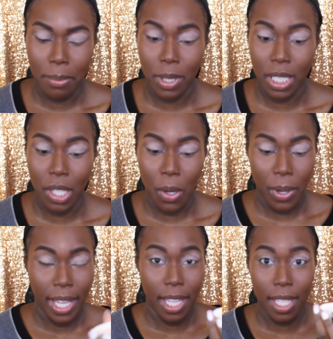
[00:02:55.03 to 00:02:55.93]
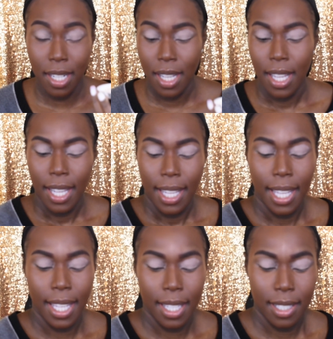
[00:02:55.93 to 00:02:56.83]
I'm gonna go ahead
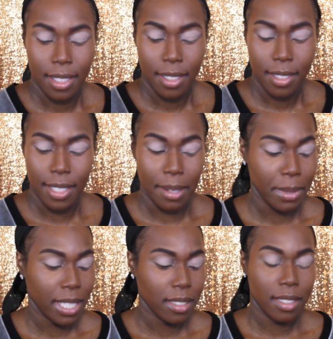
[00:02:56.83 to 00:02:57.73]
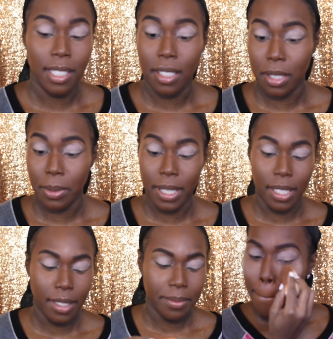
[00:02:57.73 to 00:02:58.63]
and set my concealer with
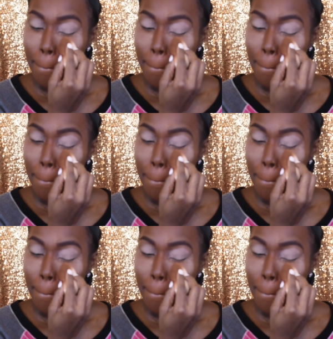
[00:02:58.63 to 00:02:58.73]
it.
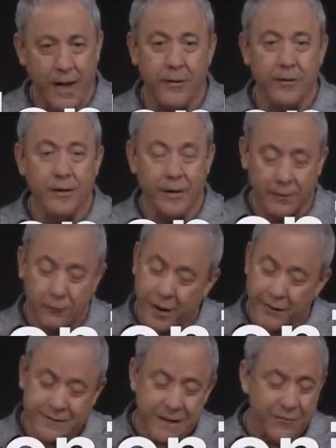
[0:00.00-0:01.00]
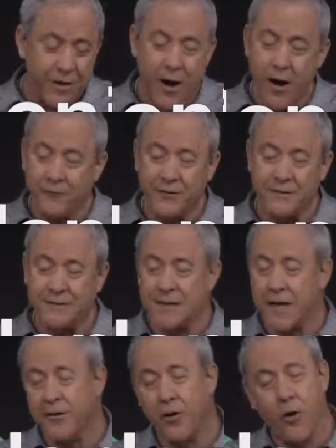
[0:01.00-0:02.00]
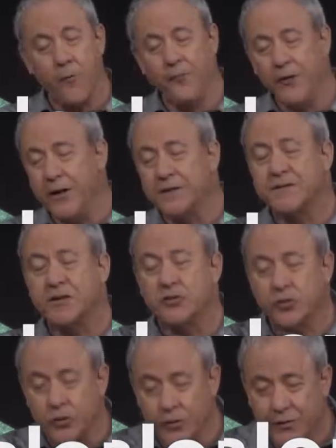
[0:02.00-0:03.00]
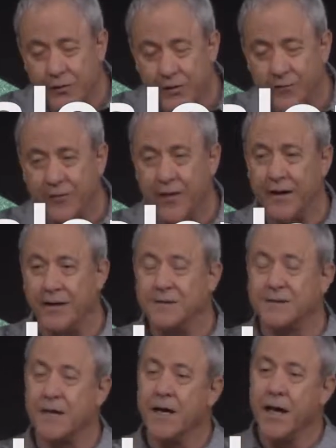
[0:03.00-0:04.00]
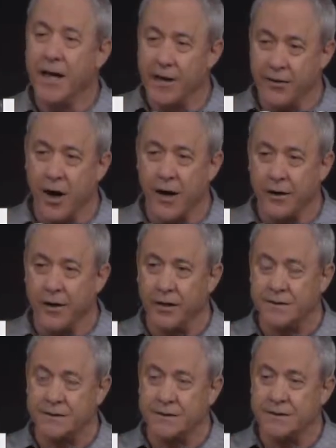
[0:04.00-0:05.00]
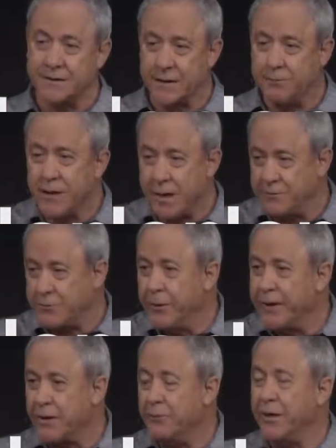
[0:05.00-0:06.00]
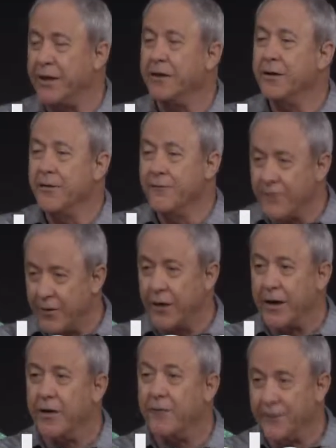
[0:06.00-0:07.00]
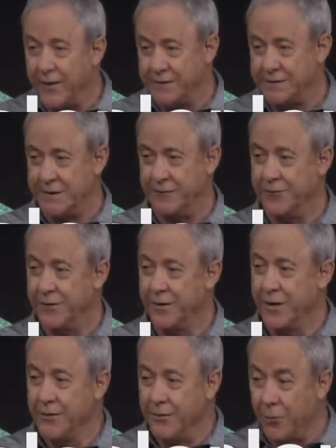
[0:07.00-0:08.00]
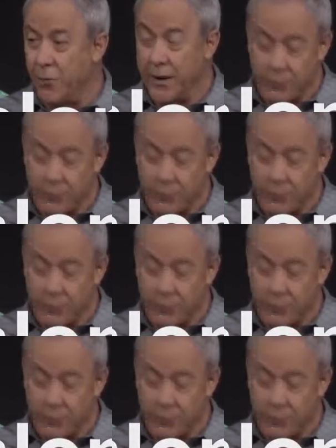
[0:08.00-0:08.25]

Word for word: And uh, as I've often said, hopefully it's the truth that offends and not us, because sometimes we can be very offensive the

### TASK STATEMENT
The material above is to be set down exactly, with pictures removed.

### REPLY TO THE TASK
[00:02:55.03 to 00:02:55.93]
[00:02:55.93 to 00:02:56.83]
I'm gonna go ahead
[00:02:56.83 to 00:02:57.73]
[00:02:57.73 to 00:02:58.63]
and set my concealer with
[00:02:58.63 to 00:02:58.73]
it.
[0:00.00-0:01.00]
[0:01.00-0:02.00]
[0:02.00-0:03.00]
[0:03.00-0:04.00]
[0:04.00-0:05.00]
[0:05.00-0:06.00]
[0:06.00-0:07.00]
[0:07.00-0:08.00]
[0:08.00-0:08.25]

Word for word: And uh, as I've often said, hopefully it's the truth that offends and not us, because sometimes we can be very offensive the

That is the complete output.